▶ _WORK INSTRUCTIONS_:
Extract the full listing below without altering a single character.
Segment Start: STORED DATA
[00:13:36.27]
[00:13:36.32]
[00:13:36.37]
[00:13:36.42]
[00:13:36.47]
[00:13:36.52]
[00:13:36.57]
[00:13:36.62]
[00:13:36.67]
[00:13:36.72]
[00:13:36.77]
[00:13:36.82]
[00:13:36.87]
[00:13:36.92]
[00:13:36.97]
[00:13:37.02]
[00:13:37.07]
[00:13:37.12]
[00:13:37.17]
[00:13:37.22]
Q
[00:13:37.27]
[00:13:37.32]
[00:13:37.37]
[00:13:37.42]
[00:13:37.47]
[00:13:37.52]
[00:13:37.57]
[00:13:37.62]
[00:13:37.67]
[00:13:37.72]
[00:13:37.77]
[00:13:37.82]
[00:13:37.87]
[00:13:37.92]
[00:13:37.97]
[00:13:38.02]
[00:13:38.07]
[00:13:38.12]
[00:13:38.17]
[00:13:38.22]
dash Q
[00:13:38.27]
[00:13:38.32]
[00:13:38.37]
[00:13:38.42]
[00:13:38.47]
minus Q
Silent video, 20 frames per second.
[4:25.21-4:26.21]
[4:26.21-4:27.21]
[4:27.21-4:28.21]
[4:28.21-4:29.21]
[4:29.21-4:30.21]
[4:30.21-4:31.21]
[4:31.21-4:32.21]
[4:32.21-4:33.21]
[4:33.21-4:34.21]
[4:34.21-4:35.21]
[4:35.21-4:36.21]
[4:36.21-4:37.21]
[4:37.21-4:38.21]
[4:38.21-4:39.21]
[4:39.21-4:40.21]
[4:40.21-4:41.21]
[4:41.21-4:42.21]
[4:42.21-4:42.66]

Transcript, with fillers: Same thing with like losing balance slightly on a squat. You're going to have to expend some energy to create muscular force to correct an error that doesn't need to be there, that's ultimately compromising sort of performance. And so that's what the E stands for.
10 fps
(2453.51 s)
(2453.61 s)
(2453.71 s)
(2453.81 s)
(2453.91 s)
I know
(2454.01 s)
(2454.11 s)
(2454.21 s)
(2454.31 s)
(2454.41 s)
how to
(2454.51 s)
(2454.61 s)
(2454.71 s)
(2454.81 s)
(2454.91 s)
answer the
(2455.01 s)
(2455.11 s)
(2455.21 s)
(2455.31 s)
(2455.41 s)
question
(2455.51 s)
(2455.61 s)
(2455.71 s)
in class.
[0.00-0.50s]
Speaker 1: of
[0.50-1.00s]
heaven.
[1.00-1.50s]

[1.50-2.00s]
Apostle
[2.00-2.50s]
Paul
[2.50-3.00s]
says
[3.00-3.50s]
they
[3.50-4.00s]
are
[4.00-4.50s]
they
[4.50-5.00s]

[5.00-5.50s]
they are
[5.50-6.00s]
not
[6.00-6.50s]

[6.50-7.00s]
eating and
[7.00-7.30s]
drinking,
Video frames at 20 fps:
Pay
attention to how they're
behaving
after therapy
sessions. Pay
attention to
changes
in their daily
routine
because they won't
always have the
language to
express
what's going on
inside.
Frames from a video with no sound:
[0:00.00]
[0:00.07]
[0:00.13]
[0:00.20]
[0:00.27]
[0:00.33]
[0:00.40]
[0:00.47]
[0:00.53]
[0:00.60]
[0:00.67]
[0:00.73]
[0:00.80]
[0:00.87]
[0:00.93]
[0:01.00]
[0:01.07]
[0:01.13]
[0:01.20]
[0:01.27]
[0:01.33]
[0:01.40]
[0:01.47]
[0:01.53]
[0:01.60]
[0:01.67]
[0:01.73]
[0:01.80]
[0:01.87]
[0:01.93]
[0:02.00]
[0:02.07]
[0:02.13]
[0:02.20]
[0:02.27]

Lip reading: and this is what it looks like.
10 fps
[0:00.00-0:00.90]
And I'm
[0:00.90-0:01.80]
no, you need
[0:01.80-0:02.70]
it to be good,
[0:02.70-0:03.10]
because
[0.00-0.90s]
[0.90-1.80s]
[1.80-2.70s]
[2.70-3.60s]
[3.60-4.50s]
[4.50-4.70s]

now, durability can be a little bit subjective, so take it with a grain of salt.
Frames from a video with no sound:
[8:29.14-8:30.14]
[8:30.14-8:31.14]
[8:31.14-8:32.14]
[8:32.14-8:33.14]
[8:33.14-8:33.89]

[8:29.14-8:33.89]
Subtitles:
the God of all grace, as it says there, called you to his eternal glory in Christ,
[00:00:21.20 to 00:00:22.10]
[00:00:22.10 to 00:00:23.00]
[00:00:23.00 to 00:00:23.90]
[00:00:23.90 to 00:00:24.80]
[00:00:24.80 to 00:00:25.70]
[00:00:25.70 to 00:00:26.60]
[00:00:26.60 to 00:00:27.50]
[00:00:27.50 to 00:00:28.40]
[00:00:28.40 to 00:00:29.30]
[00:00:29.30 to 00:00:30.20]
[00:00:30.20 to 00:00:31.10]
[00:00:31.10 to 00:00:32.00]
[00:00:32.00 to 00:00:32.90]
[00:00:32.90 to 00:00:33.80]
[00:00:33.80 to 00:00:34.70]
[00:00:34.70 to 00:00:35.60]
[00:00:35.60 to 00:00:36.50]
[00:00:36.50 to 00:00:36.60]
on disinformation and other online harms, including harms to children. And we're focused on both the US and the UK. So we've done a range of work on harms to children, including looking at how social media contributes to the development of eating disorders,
Segment End: STORED DATA
▶ _EXERCISE RESULT_:
[00:13:36.27]
[00:13:36.32]
[00:13:36.37]
[00:13:36.42]
[00:13:36.47]
[00:13:36.52]
[00:13:36.57]
[00:13:36.62]
[00:13:36.67]
[00:13:36.72]
[00:13:36.77]
[00:13:36.82]
[00:13:36.87]
[00:13:36.92]
[00:13:36.97]
[00:13:37.02]
[00:13:37.07]
[00:13:37.12]
[00:13:37.17]
[00:13:37.22]
Q
[00:13:37.27]
[00:13:37.32]
[00:13:37.37]
[00:13:37.42]
[00:13:37.47]
[00:13:37.52]
[00:13:37.57]
[00:13:37.62]
[00:13:37.67]
[00:13:37.72]
[00:13:37.77]
[00:13:37.82]
[00:13:37.87]
[00:13:37.92]
[00:13:37.97]
[00:13:38.02]
[00:13:38.07]
[00:13:38.12]
[00:13:38.17]
[00:13:38.22]
dash Q
[00:13:38.27]
[00:13:38.32]
[00:13:38.37]
[00:13:38.42]
[00:13:38.47]
minus Q
Silent video, 20 frames per second.
[4:25.21-4:26.21]
[4:26.21-4:27.21]
[4:27.21-4:28.21]
[4:28.21-4:29.21]
[4:29.21-4:30.21]
[4:30.21-4:31.21]
[4:31.21-4:32.21]
[4:32.21-4:33.21]
[4:33.21-4:34.21]
[4:34.21-4:35.21]
[4:35.21-4:36.21]
[4:36.21-4:37.21]
[4:37.21-4:38.21]
[4:38.21-4:39.21]
[4:39.21-4:40.21]
[4:40.21-4:41.21]
[4:41.21-4:42.21]
[4:42.21-4:42.66]

Transcript, with fillers: Same thing with like losing balance slightly on a squat. You're going to have to expend some energy to create muscular force to correct an error that doesn't need to be there, that's ultimately compromising sort of performance. And so that's what the E stands for.
10 fps
(2453.51 s)
(2453.61 s)
(2453.71 s)
(2453.81 s)
(2453.91 s)
I know
(2454.01 s)
(2454.11 s)
(2454.21 s)
(2454.31 s)
(2454.41 s)
how to
(2454.51 s)
(2454.61 s)
(2454.71 s)
(2454.81 s)
(2454.91 s)
answer the
(2455.01 s)
(2455.11 s)
(2455.21 s)
(2455.31 s)
(2455.41 s)
question
(2455.51 s)
(2455.61 s)
(2455.71 s)
in class.
[0.00-0.50s]
Speaker 1: of
[0.50-1.00s]
heaven.
[1.00-1.50s]

[1.50-2.00s]
Apostle
[2.00-2.50s]
Paul
[2.50-3.00s]
says
[3.00-3.50s]
they
[3.50-4.00s]
are
[4.00-4.50s]
they
[4.50-5.00s]

[5.00-5.50s]
they are
[5.50-6.00s]
not
[6.00-6.50s]

[6.50-7.00s]
eating and
[7.00-7.30s]
drinking,
Video frames at 20 fps:
Pay
attention to how they're
behaving
after therapy
sessions. Pay
attention to
changes
in their daily
routine
because they won't
always have the
language to
express
what's going on
inside.
Frames from a video with no sound:
[0:00.00]
[0:00.07]
[0:00.13]
[0:00.20]
[0:00.27]
[0:00.33]
[0:00.40]
[0:00.47]
[0:00.53]
[0:00.60]
[0:00.67]
[0:00.73]
[0:00.80]
[0:00.87]
[0:00.93]
[0:01.00]
[0:01.07]
[0:01.13]
[0:01.20]
[0:01.27]
[0:01.33]
[0:01.40]
[0:01.47]
[0:01.53]
[0:01.60]
[0:01.67]
[0:01.73]
[0:01.80]
[0:01.87]
[0:01.93]
[0:02.00]
[0:02.07]
[0:02.13]
[0:02.20]
[0:02.27]

Lip reading: and this is what it looks like.
10 fps
[0:00.00-0:00.90]
And I'm
[0:00.90-0:01.80]
no, you need
[0:01.80-0:02.70]
it to be good,
[0:02.70-0:03.10]
because
[0.00-0.90s]
[0.90-1.80s]
[1.80-2.70s]
[2.70-3.60s]
[3.60-4.50s]
[4.50-4.70s]

now, durability can be a little bit subjective, so take it with a grain of salt.
Frames from a video with no sound:
[8:29.14-8:30.14]
[8:30.14-8:31.14]
[8:31.14-8:32.14]
[8:32.14-8:33.14]
[8:33.14-8:33.89]

[8:29.14-8:33.89]
Subtitles:
the God of all grace, as it says there, called you to his eternal glory in Christ,
[00:00:21.20 to 00:00:22.10]
[00:00:22.10 to 00:00:23.00]
[00:00:23.00 to 00:00:23.90]
[00:00:23.90 to 00:00:24.80]
[00:00:24.80 to 00:00:25.70]
[00:00:25.70 to 00:00:26.60]
[00:00:26.60 to 00:00:27.50]
[00:00:27.50 to 00:00:28.40]
[00:00:28.40 to 00:00:29.30]
[00:00:29.30 to 00:00:30.20]
[00:00:30.20 to 00:00:31.10]
[00:00:31.10 to 00:00:32.00]
[00:00:32.00 to 00:00:32.90]
[00:00:32.90 to 00:00:33.80]
[00:00:33.80 to 00:00:34.70]
[00:00:34.70 to 00:00:35.60]
[00:00:35.60 to 00:00:36.50]
[00:00:36.50 to 00:00:36.60]
on disinformation and other online harms, including harms to children. And we're focused on both the US and the UK. So we've done a range of work on harms to children, including looking at how social media contributes to the development of eating disorders,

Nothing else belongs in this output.